# The Truth Will Set You Free, But First…, from Alston Mabry

July 10, 2007 |

At a certain age, one gets used to being dumb. But it's still annoying to be dumb over and over again in the same way.

A few weeks back I posted on a very high correlation between the volume of index options, on the one hand, and the volume of the leveraged long and short index ETFs. I used a moving average to smooth out the data, and, of course, that was a mistake.

The two moving average series have a correlation of +0.959, but each also has autocorrelation in the +0.6 area. R has a nice function for checking autocorrelation, (acf), and here is a graph of the autocorrelation of one of the series. Lots of non-random structure in that graph.

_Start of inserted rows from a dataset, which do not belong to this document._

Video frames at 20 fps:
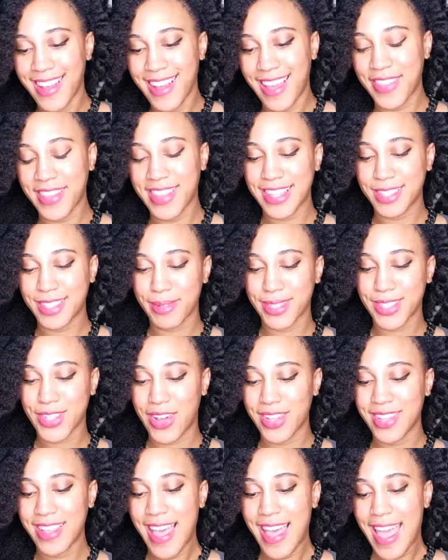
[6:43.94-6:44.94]
I think that's what it's
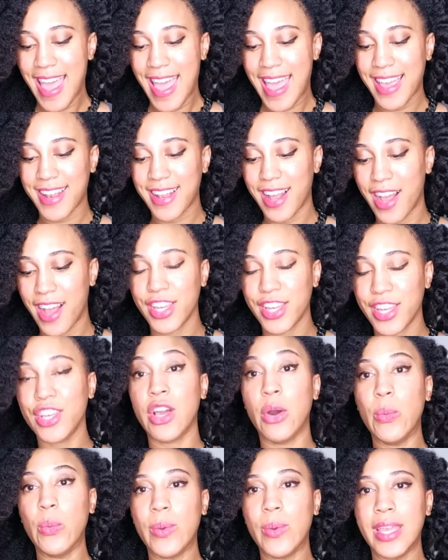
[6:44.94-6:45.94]
called, and honey
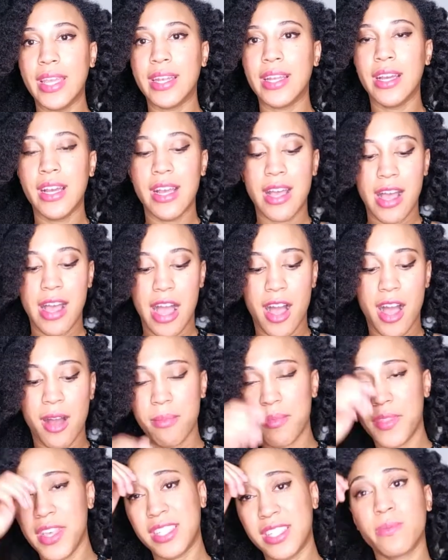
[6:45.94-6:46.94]
goatweed.
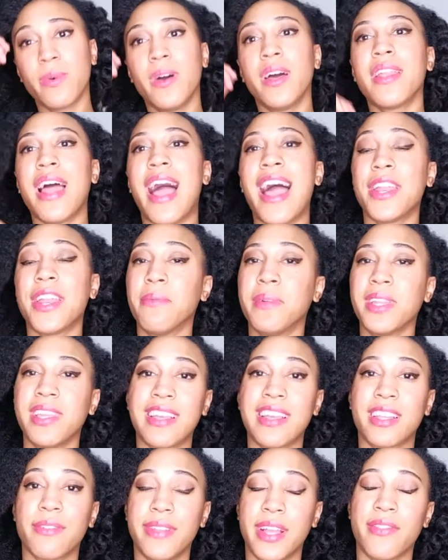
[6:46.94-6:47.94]
This one, I didn't really
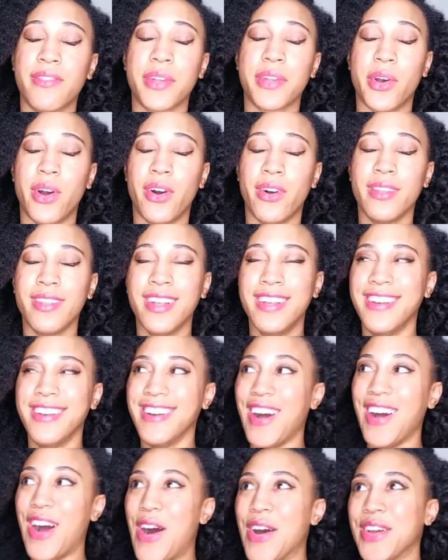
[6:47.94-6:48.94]
like the flavor at all.
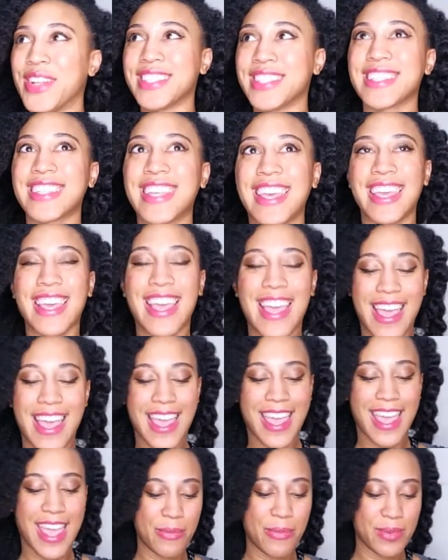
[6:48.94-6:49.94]
Honestly,
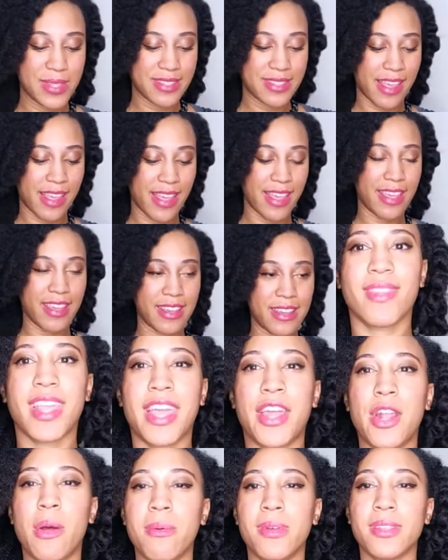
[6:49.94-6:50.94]
it was like,
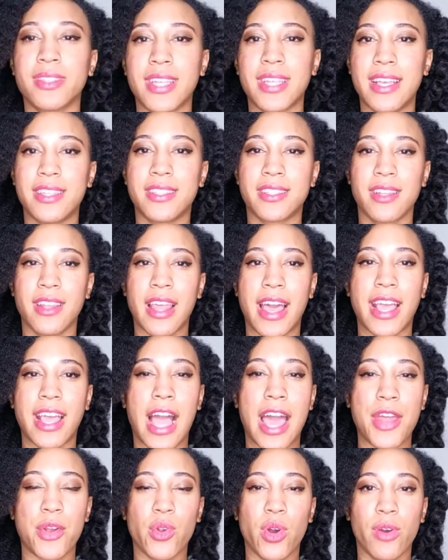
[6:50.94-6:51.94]
it almost tasted like,
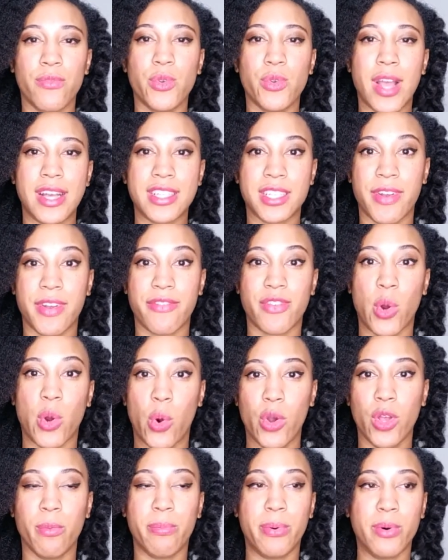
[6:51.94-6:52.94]
I don't know if you guys have ever
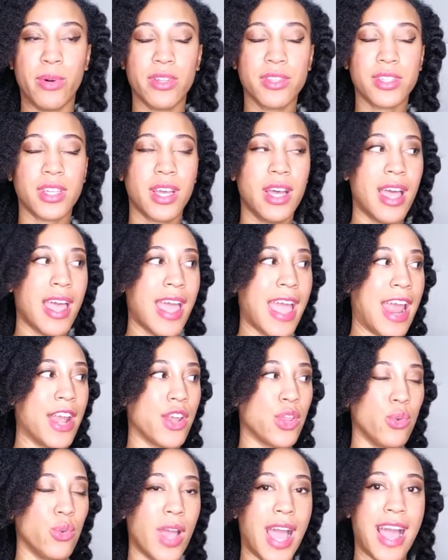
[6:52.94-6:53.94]
oil pulled
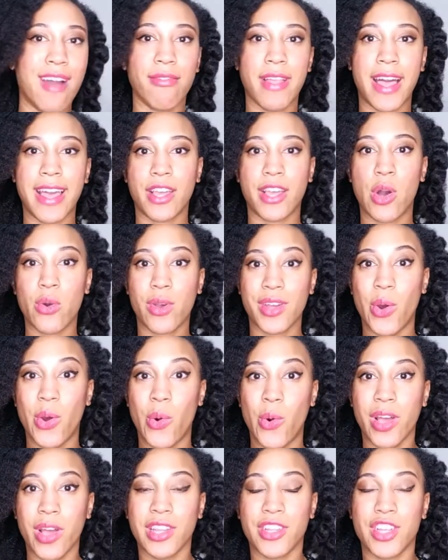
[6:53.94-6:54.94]
and you have like coconut
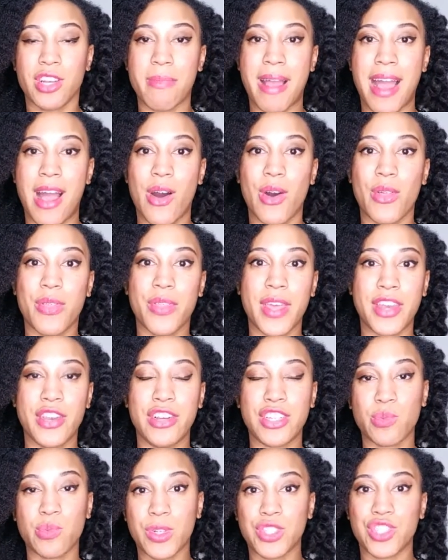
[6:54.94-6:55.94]
oil in your mouth and
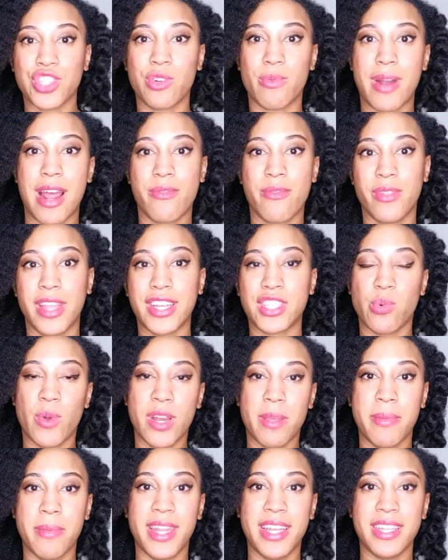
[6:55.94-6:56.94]
you're swishing it around for like
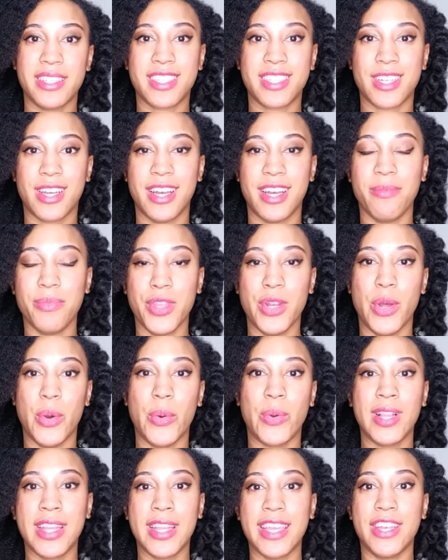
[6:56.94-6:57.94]
20 minutes to, you
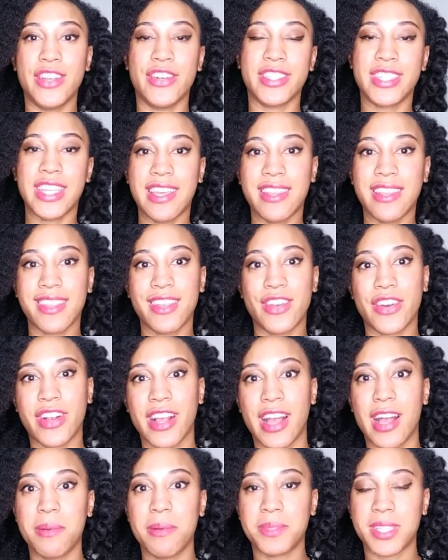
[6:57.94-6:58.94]
know, clean your teeth and your
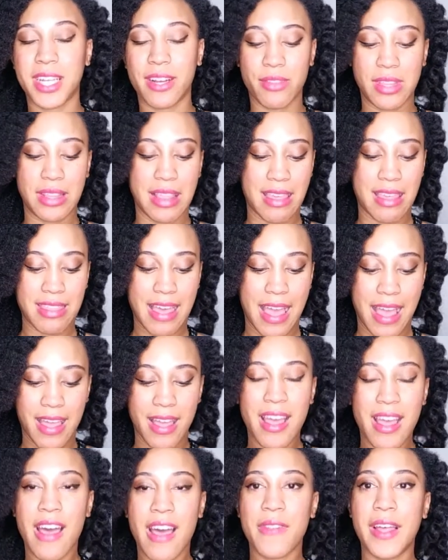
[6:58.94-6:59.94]
gums and everything like that.
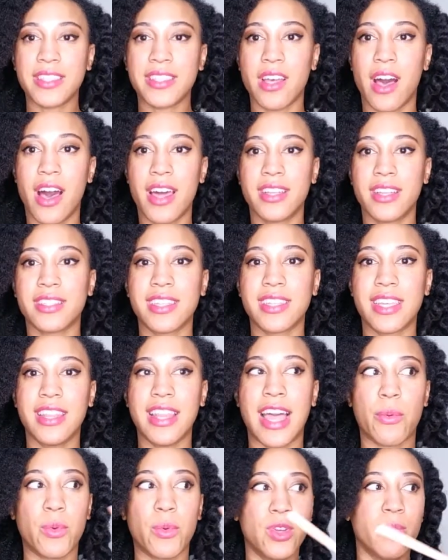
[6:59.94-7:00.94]
That's honestly
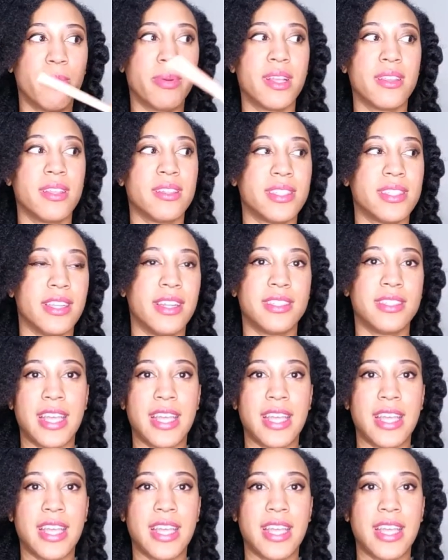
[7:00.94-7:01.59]
like when you breathe this in, itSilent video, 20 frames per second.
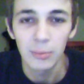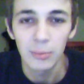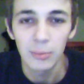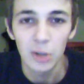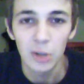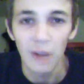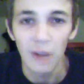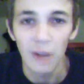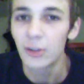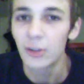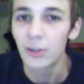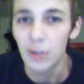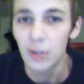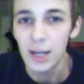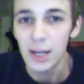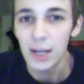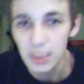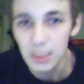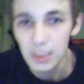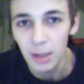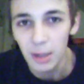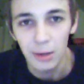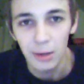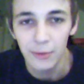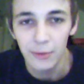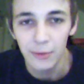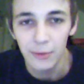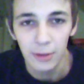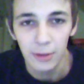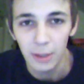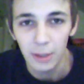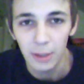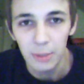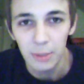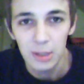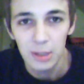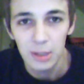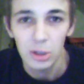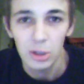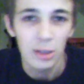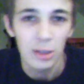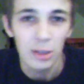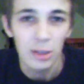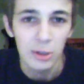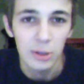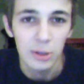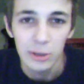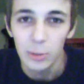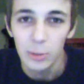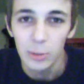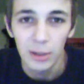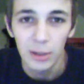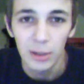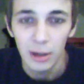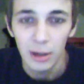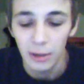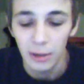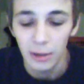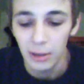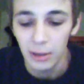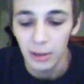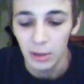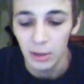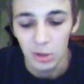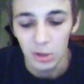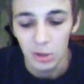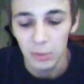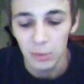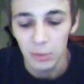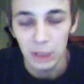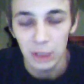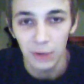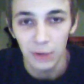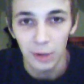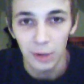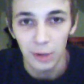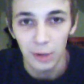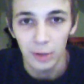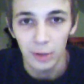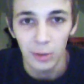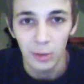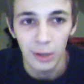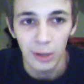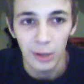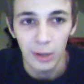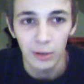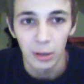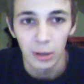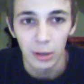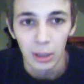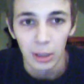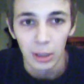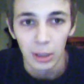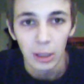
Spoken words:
Joffrey tries to make her feel like a piece of shit and stupid and everything, and just makes fun of her or whatever.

To eliminate the autocorrelation problem, the volume data for the ETFs and for the index options was summed for each three days, and then the percent changes from one non-overlapping three-day period to the next were used to create two series of what should be independent data points. These series each showed about -0.2 autocorrelation at the 1-lag.

These two series have a correlation of +0.348. Which looks good, but then the next issue is: What if some underlying factor is causing the correlation?

The volume data for the NYSE was taken and converted into non-overlapping 3-day totals to match the index option and ETF series. Interestingly enough, this NYSE series also had a 1-lag autocorrelation of about -0.2.

More important, its correlation with the ETF series was +0.451, and with the index option series, +0.539. So both the ETF and index options volume series are more highly correlated with overall market volume than with each other.

## Philip J. McDonnell writes:

The Slutsky-Yule Theorem is quite old and says that taking a moving average of a time series induces periodic motion even though none existed in the data itself. This topic arises periodically in this forum as well. One need not feel to bad after falling into this trap.

There is the famous story of Holbrook Working, a big name economist and arguably the best statistician in the government's employ. His paper, published in the 1960s compendium Random Character of Stock Market Prices seemed to show positive serial correlation in monthly prices. Thus it was a counterpoint to the argument for the random walk. The trend following crowd was born and looked to papers by Working, Alexander and Levy as proof that trend following was the Holy Grail.

Eventually the Working paper was debunked because he had used monthly average prices as his data set. This technique created the Slutzky-Yule effect and artificially induced the apparent serial correlation. When the defect was corrected the correlations were negative. The Alexander and Levy papers were also discredited but for different technical flaws.

Apparently some trend following hedge funds and best selling investment authors still have not received the word.